## Task
Images are to be skipped; everything else in the records must be repeated exactly.
■ ■ ■
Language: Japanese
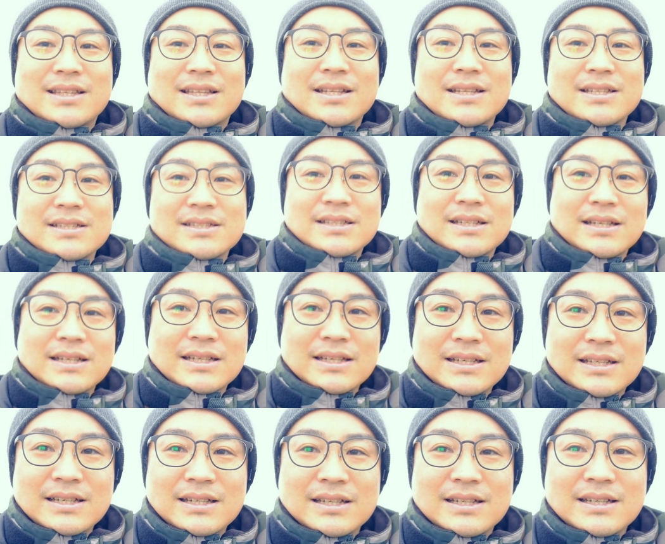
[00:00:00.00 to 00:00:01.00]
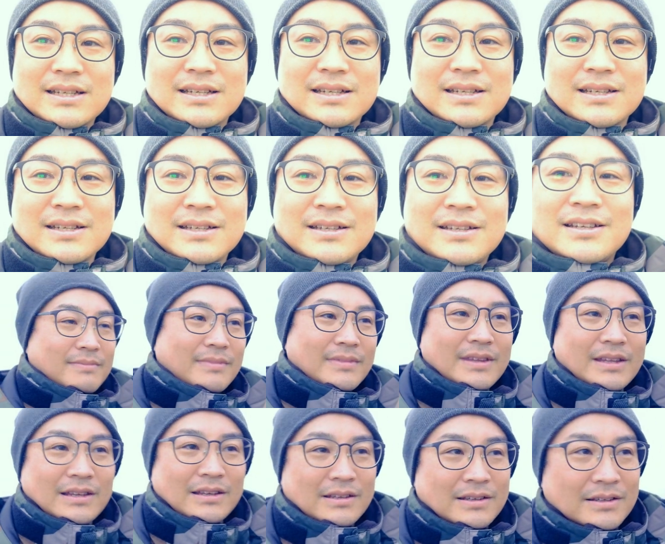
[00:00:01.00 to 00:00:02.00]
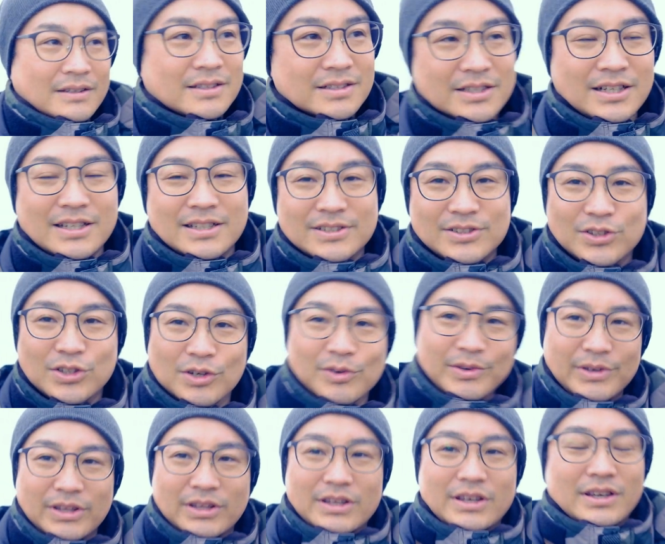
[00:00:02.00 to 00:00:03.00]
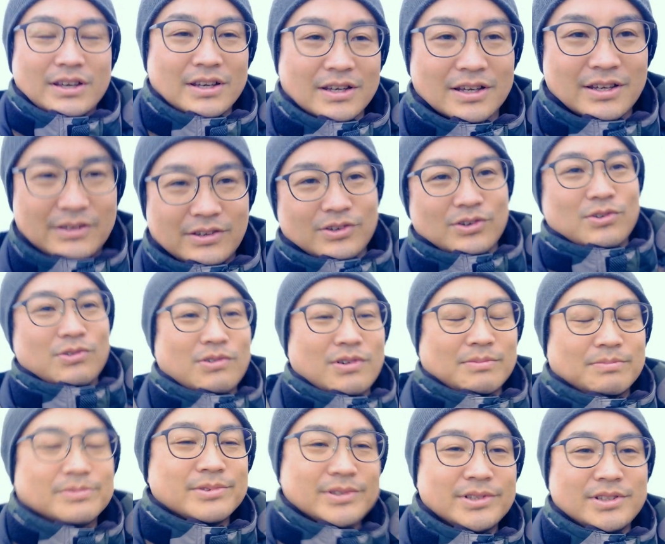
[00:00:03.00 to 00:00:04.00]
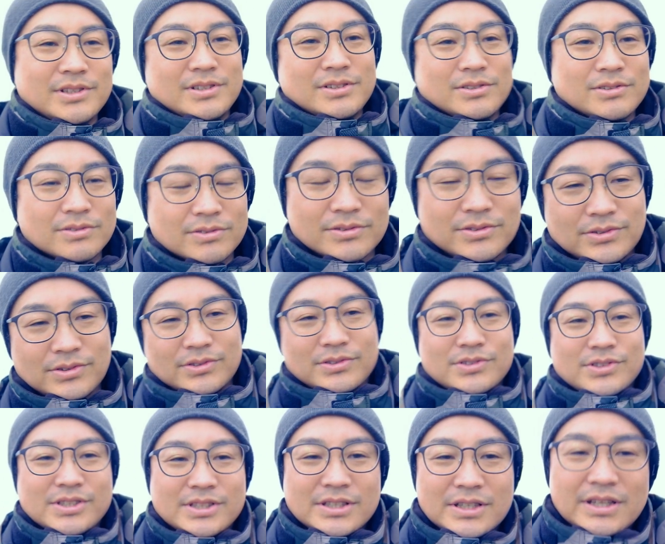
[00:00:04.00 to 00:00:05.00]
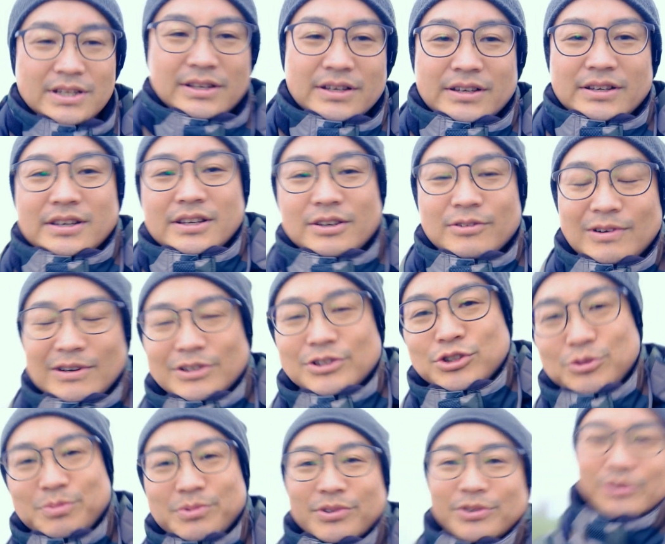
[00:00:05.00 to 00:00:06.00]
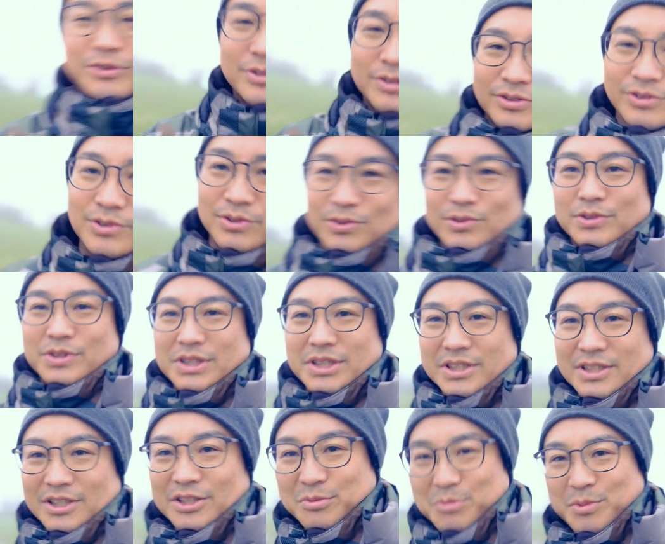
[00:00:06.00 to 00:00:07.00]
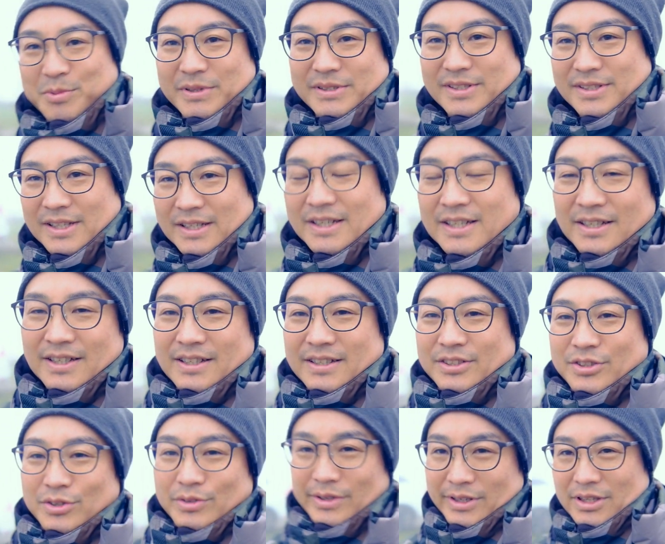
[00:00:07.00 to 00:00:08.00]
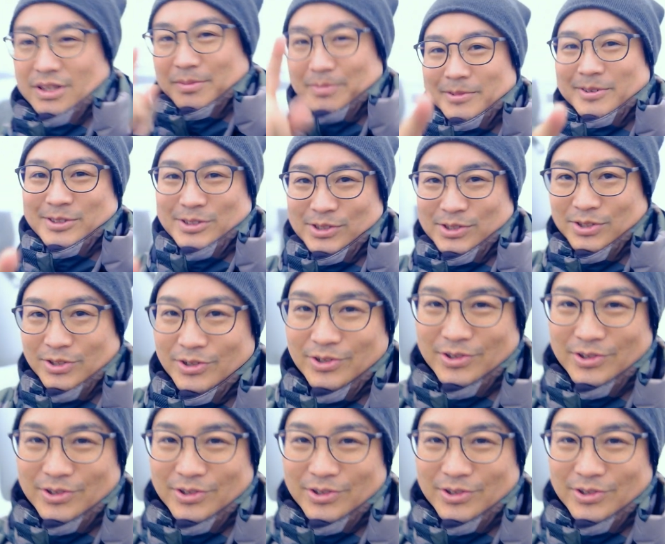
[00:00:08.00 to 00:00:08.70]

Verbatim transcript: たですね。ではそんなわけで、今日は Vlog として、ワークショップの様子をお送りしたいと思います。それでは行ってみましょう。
■ ■ ■
## Response to the exercise
Language: Japanese
[00:00:00.00 to 00:00:01.00]
[00:00:01.00 to 00:00:02.00]
[00:00:02.00 to 00:00:03.00]
[00:00:03.00 to 00:00:04.00]
[00:00:04.00 to 00:00:05.00]
[00:00:05.00 to 00:00:06.00]
[00:00:06.00 to 00:00:07.00]
[00:00:07.00 to 00:00:08.00]
[00:00:08.00 to 00:00:08.70]

Verbatim transcript: たですね。ではそんなわけで、今日は Vlog として、ワークショップの様子をお送りしたいと思います。それでは行ってみましょう。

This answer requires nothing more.